Stored records
━━━━━━━━━━

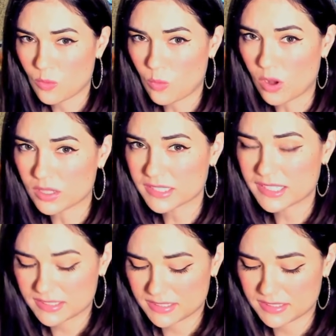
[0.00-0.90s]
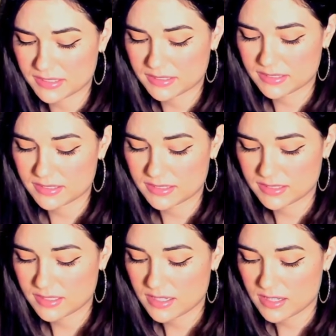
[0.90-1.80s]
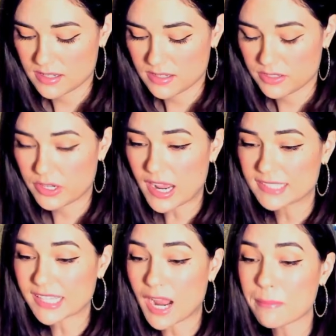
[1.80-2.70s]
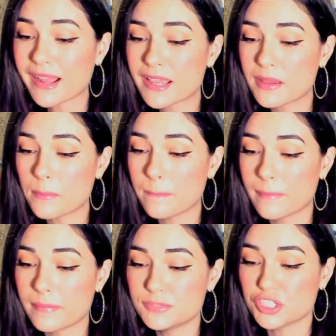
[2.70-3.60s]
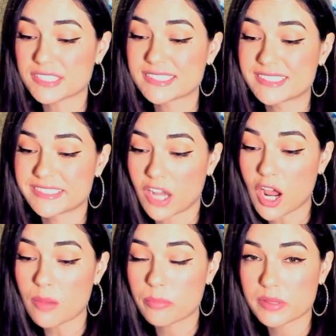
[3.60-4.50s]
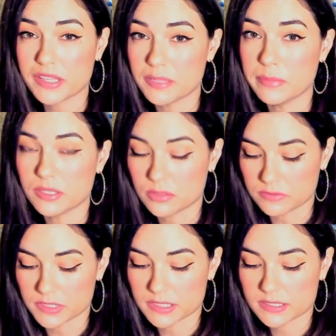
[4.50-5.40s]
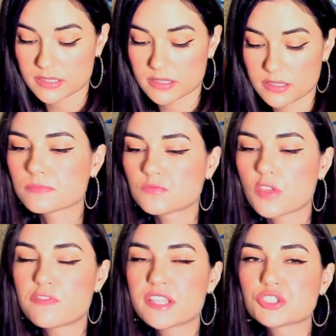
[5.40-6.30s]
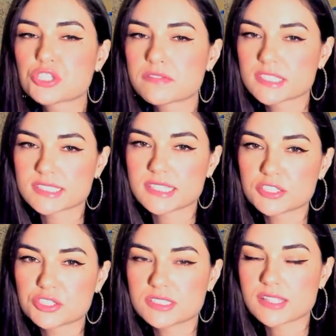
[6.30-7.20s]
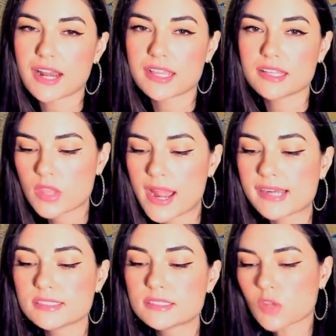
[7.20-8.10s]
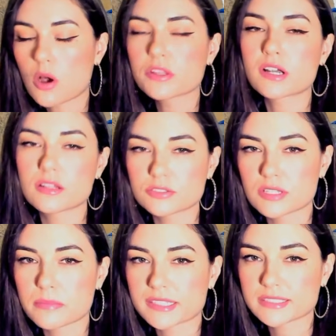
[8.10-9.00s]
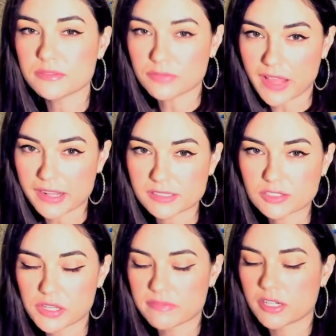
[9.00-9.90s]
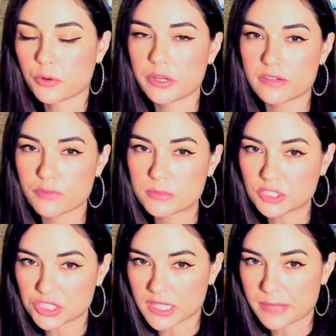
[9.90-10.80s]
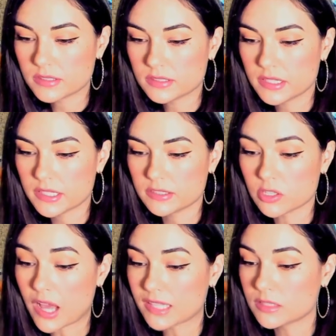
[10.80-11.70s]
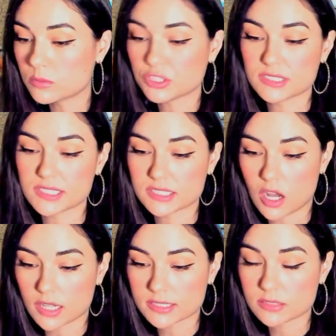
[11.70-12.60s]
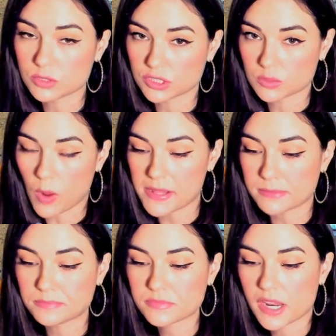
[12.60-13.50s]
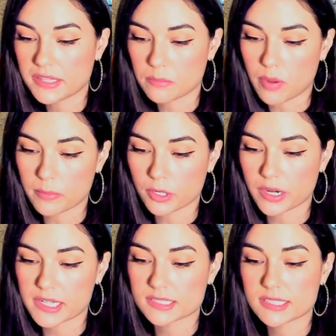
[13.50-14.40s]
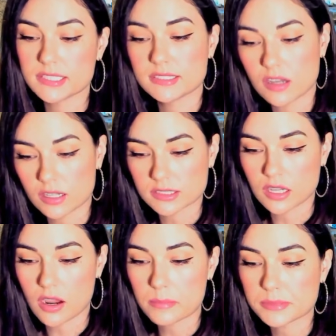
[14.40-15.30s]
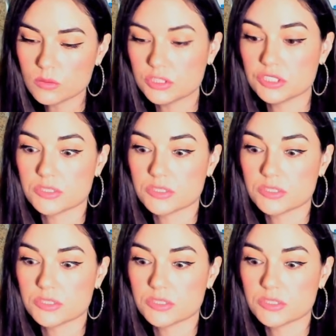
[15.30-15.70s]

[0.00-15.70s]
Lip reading: walnuts. You guys, I might just stop in the middle of this. The feature of this dish is that it has all the colors of the Mexican flag. So you have the green from the chile, the nogada, which is the sauce, which is white, and then pomegranate seeds on top, which is the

━━━━━━━━━━

### TASK BRIEF:
In the records, the line containing "[10.80-11.70s]" starts the span and the final line ends it. Output exactly that span, both ends included, with no pictures and nothing else.

### RESPONSE TO THE EXERCISE:
[10.80-11.70s]
[11.70-12.60s]
[12.60-13.50s]
[13.50-14.40s]
[14.40-15.30s]
[15.30-15.70s]

[0.00-15.70s]
Lip reading: walnuts. You guys, I might just stop in the middle of this. The feature of this dish is that it has all the colors of the Mexican flag. So you have the green from the chile, the nogada, which is the sauce, which is white, and then pomegranate seeds on top, which is the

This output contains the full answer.